DataFrame[usaf: string, wban: string, year: int, date: string, time: string, report_type: string, wind_direction: string, wind_direction_qual: string, wind_observation: string, wind_speed: double, wind_speed_qual: string, air_temperature: double, air_temperature_qual: string, STATION NAME: string, CTRY: string, STATE: string, ICAO: string, LAT: string, LON: string, ELEV(M): string, BEGIN: string, END: string]

### Cache level explanation

* `MEMORY_ONLY` - stores all records directly in memory
* `DISK_ONLY` - stores all records serialized on disk
* `MEMORY_AND_DISK` - stores all records first in memory and spills onto disk when no space is left in memory
* `..._2` - stores caches on two nodes instead of one for additional redundancy

# 4 Don'ts

Although reading from a cache can be faster than reprocessing data from scratch, especially if that involves reading original data from slow IO devices (S3) or complex operations (joins), some caution should be taken. Caching is not free, not only is it a optimization barrier, it also occupies resources (memory and disk) and definately slows down the first query that has to build the cache.

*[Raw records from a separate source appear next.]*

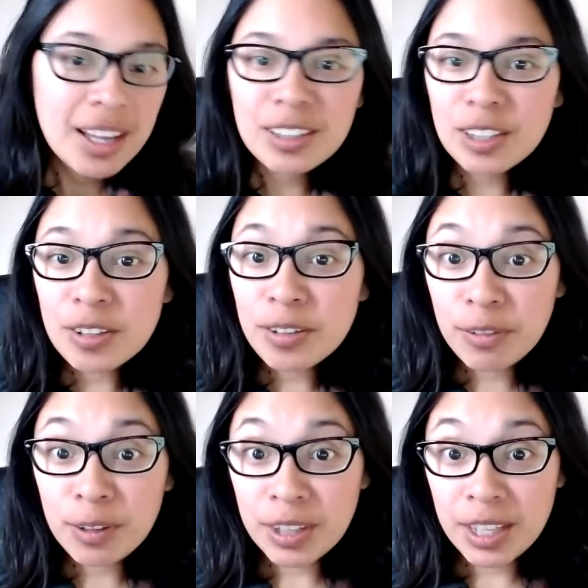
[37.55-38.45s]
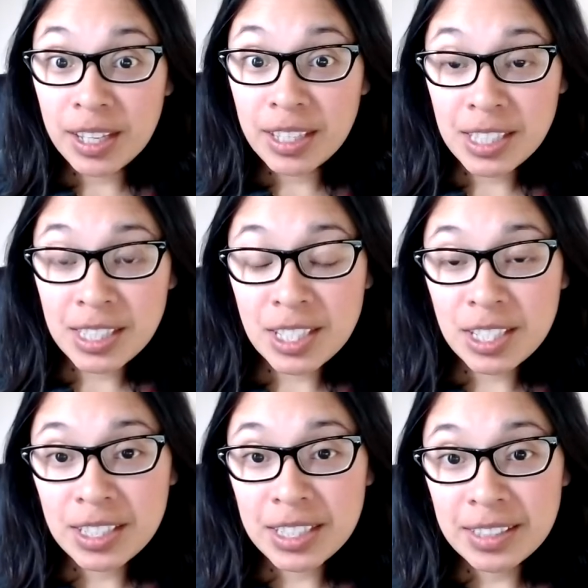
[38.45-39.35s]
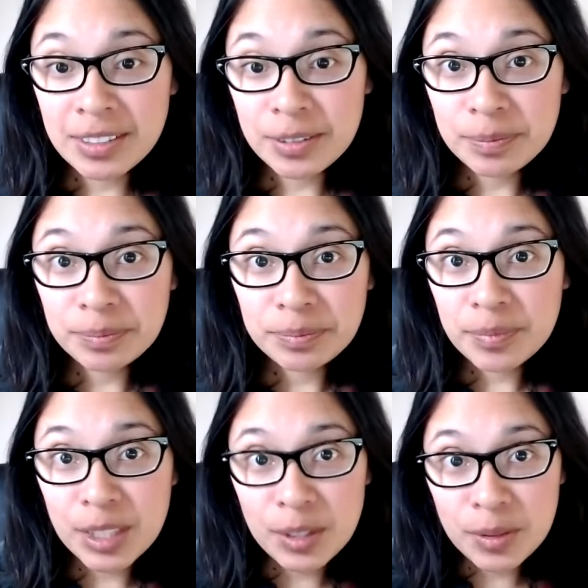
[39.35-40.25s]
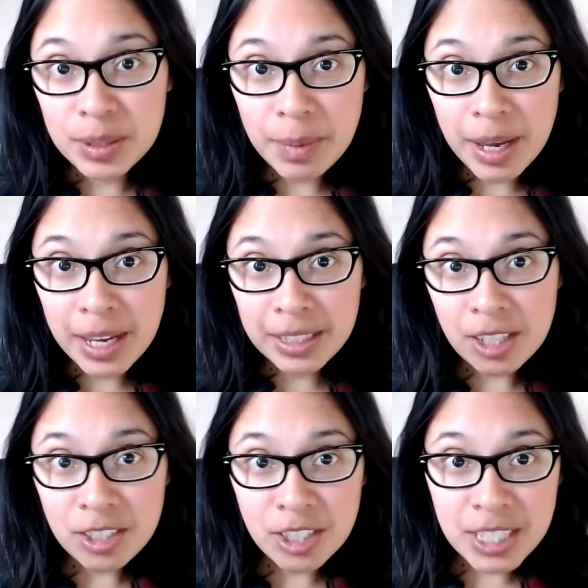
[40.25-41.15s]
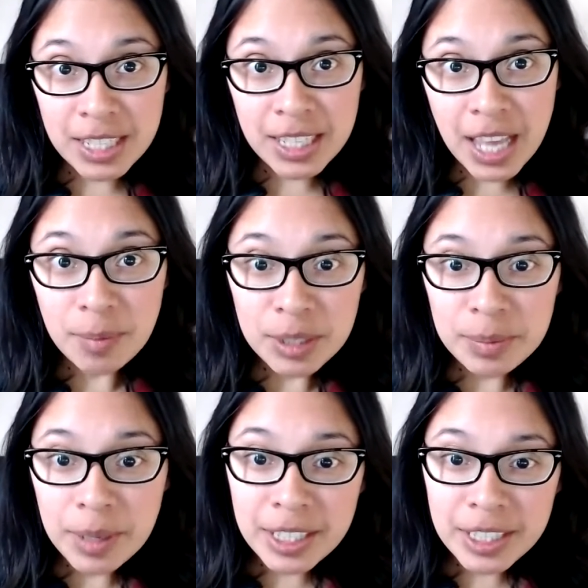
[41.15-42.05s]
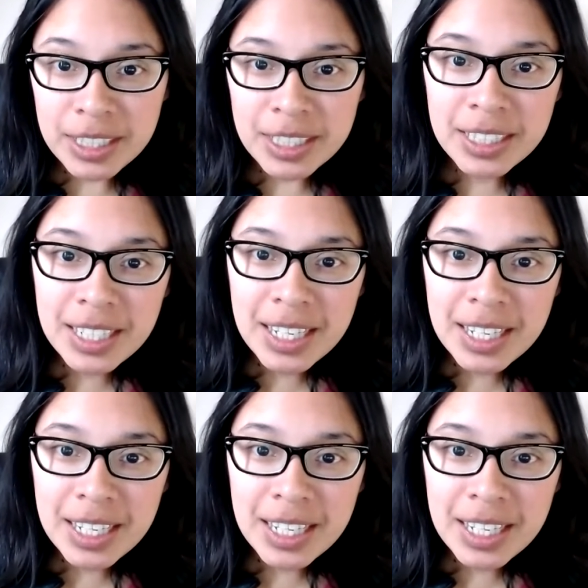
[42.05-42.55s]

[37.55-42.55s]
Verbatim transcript: learn a few things to use my Logitech camera better.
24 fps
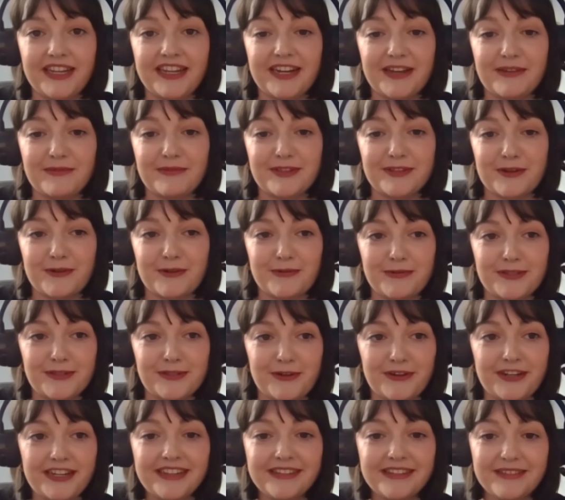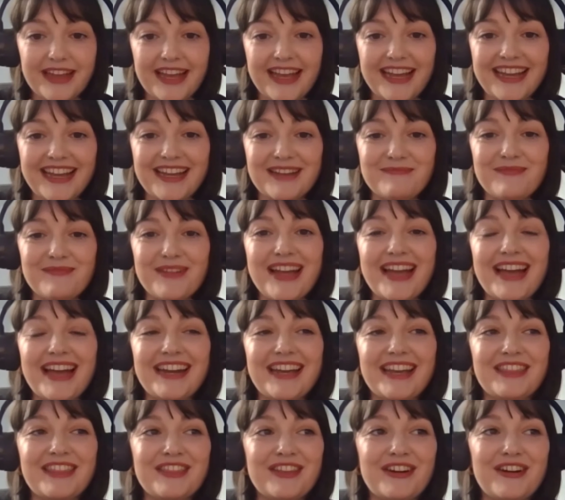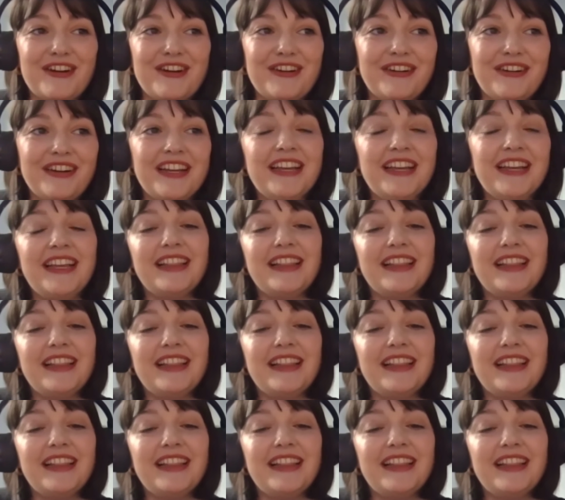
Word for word: and I was always on it, and I thought,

In order to limit the physical resources (RAM and disk), you should reduce the amount to cache to the bare minimum and even exclude simple calculations from the cache. For example if we included conversions to mph and °F in our weather data as precalculated measurements, it would be a wise idea to exclude these simple calculations from the cache, since they would only blow up the overall volume while these conversions are simple and cheap to calculate even after reading from the cache (plus they can be removed by the optimizer when they are not needed in a specific query)

In [41]:
# Remove any previous caches
weather.unpersist()

weather_intl = weather.withColumn("air_temperature_fahrenheit", weather["air_temperature"]*9.0/5.0+32) \
        .withColumn("wind_speed_mph", weather["wind_speed"]*2.236936)

# DON'T !
weather_intl.cache()

DataFrame[year: int, usaf: string, wban: string, date: string, time: string, report_type: string, wind_direction: string, wind_direction_qual: string, wind_observation: string, wind_speed: double, wind_speed_qual: string, air_temperature: double, air_temperature_qual: string, air_temperature_fahrenheit: double, wind_speed_mph: double]

In [42]:
# Remove any previous caches
weather_intl.unpersist()

# Prefer caching the smaller input data set and perform trivial calculations after caching
weather.cache()
weather_intl = weather.withColumn("air_temperature_fahrenheit", weather["air_temperature"]*9.0/5.0+32) \
        .withColumn("wind_speed_mph", weather["wind_speed"]*2.236936)